• **The data**
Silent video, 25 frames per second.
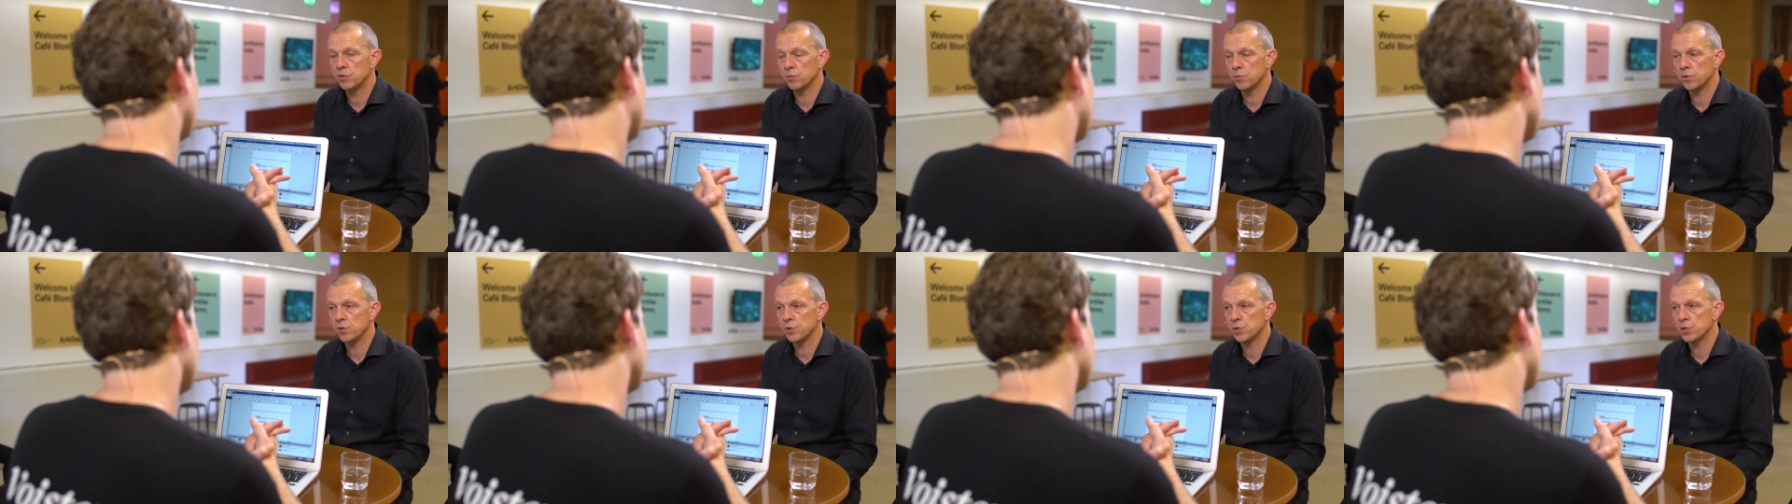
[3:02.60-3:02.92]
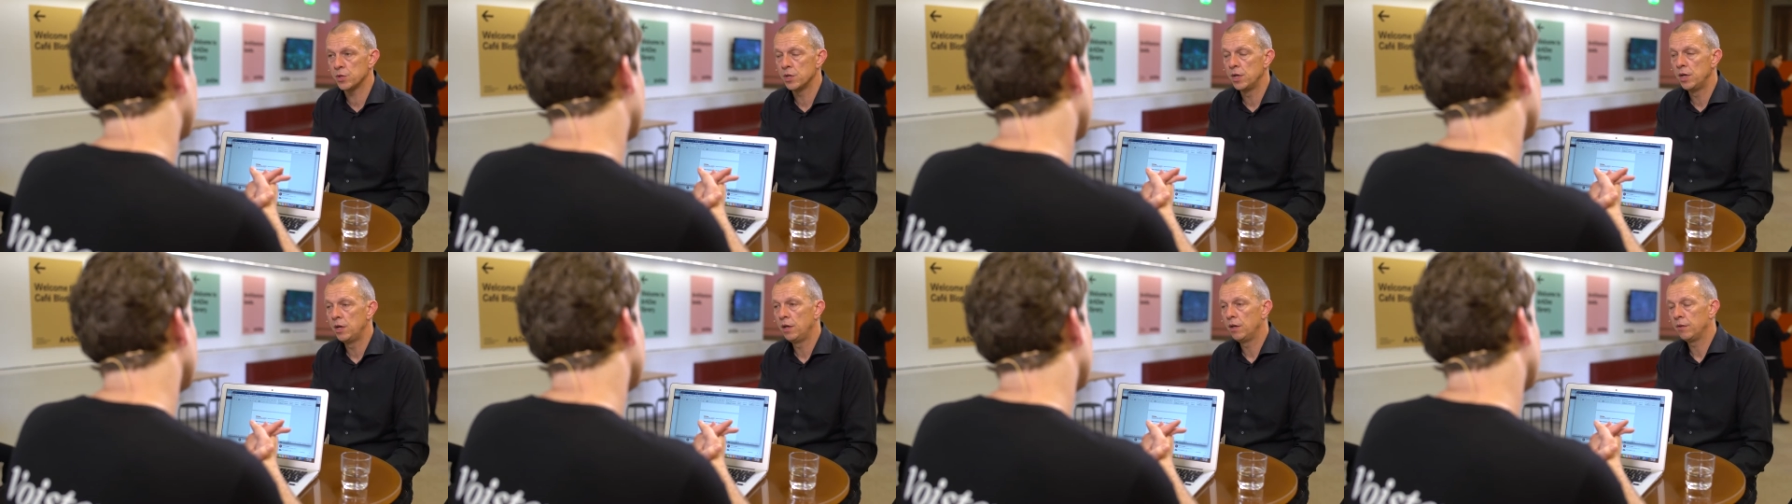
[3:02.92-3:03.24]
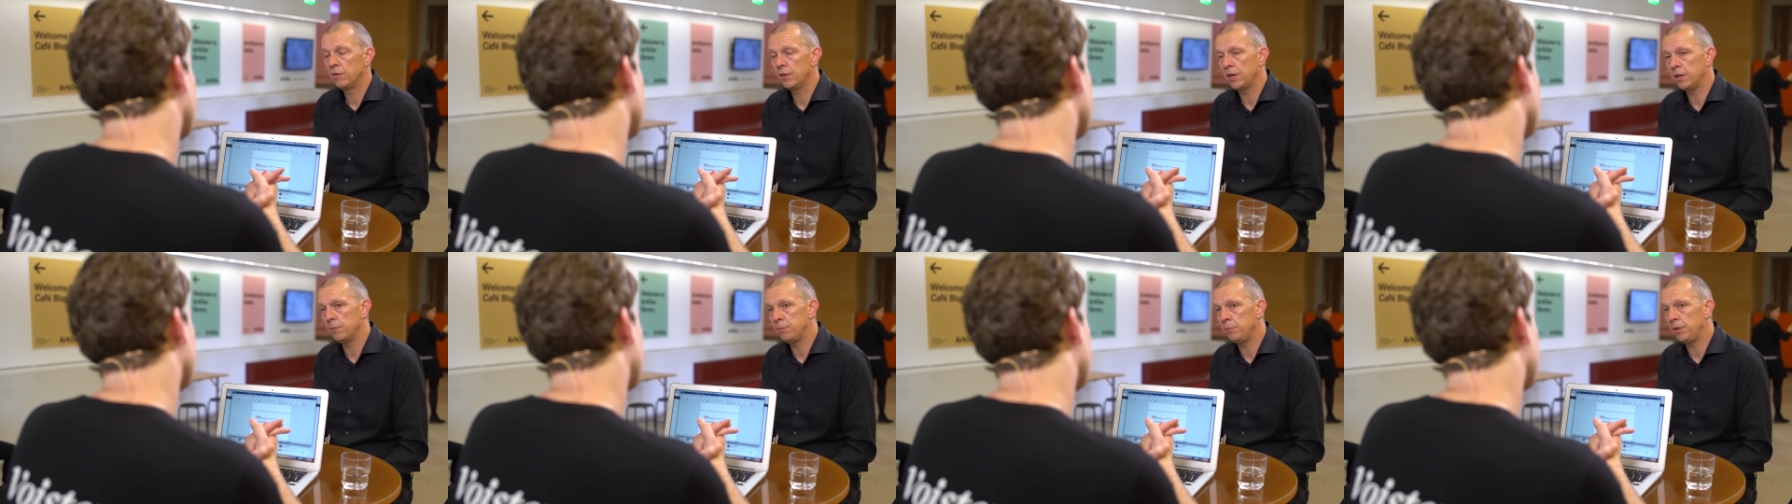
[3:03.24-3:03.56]
to us
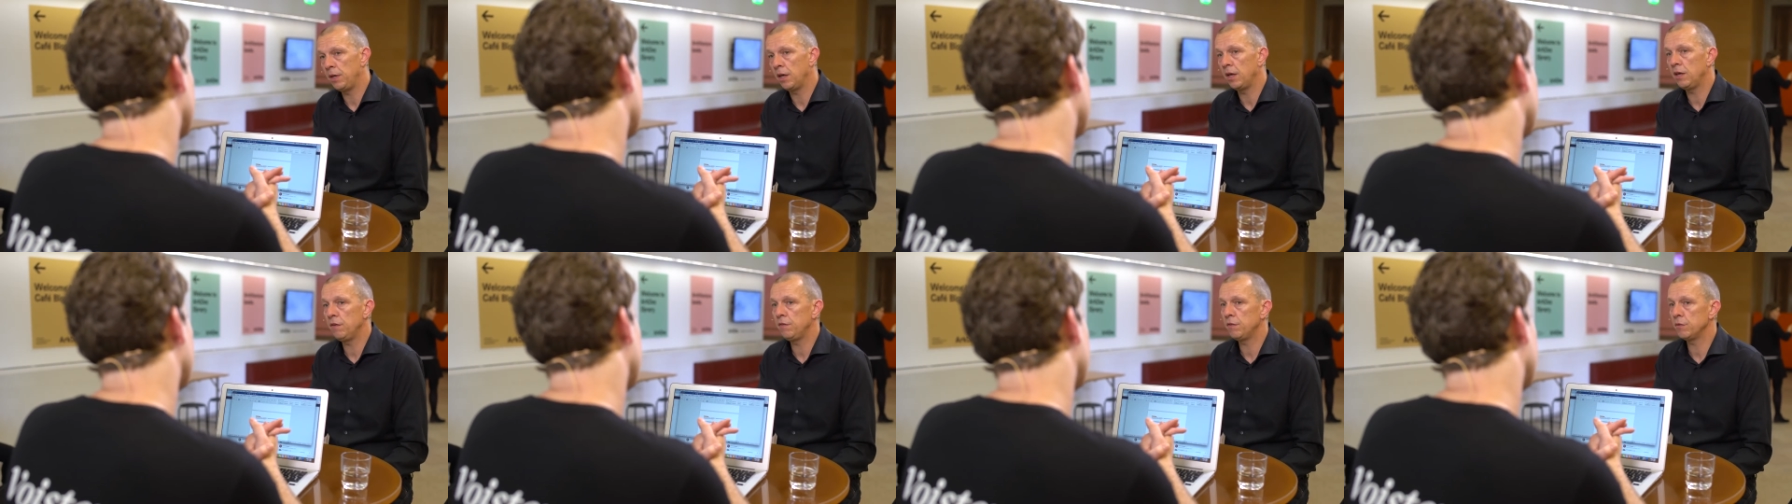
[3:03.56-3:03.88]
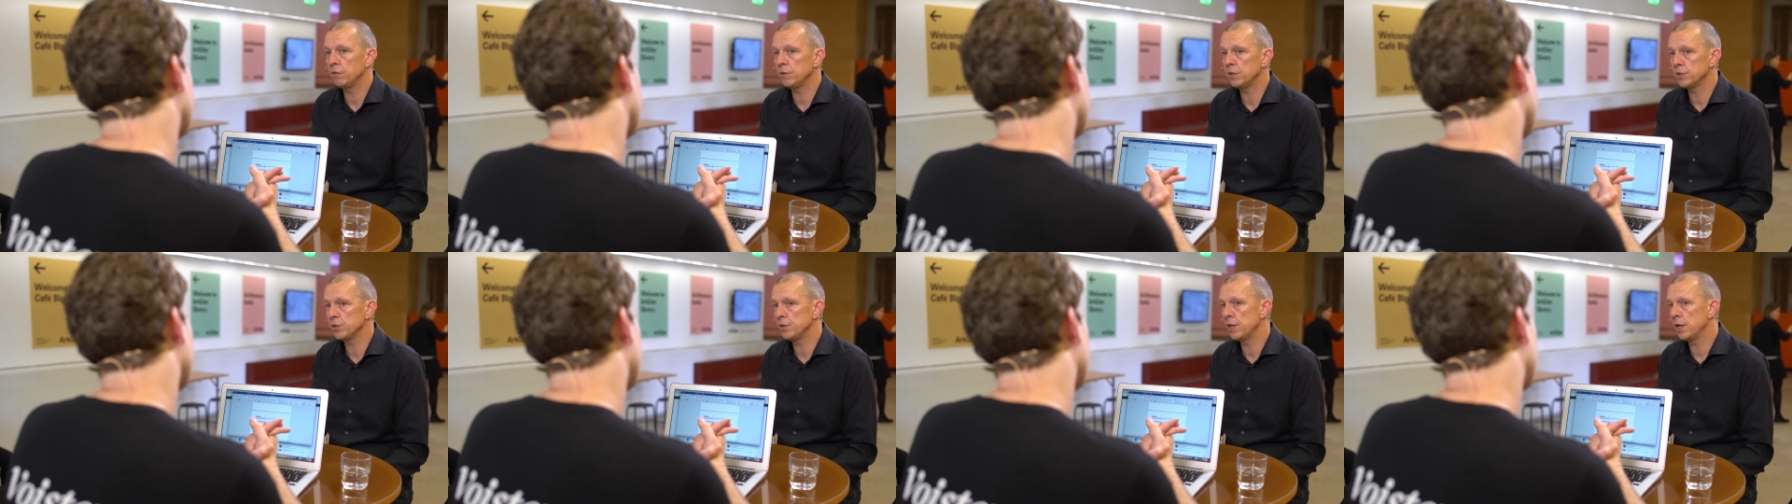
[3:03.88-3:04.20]
that behavior is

• **What this task involves**
Your task is to repeat the data above exactly while excluding the pictures.

• **Exercise solution**
Silent video, 25 frames per second.
[3:02.60-3:02.92]
[3:02.92-3:03.24]
[3:03.24-3:03.56]
to us
[3:03.56-3:03.88]
[3:03.88-3:04.20]
that behavior is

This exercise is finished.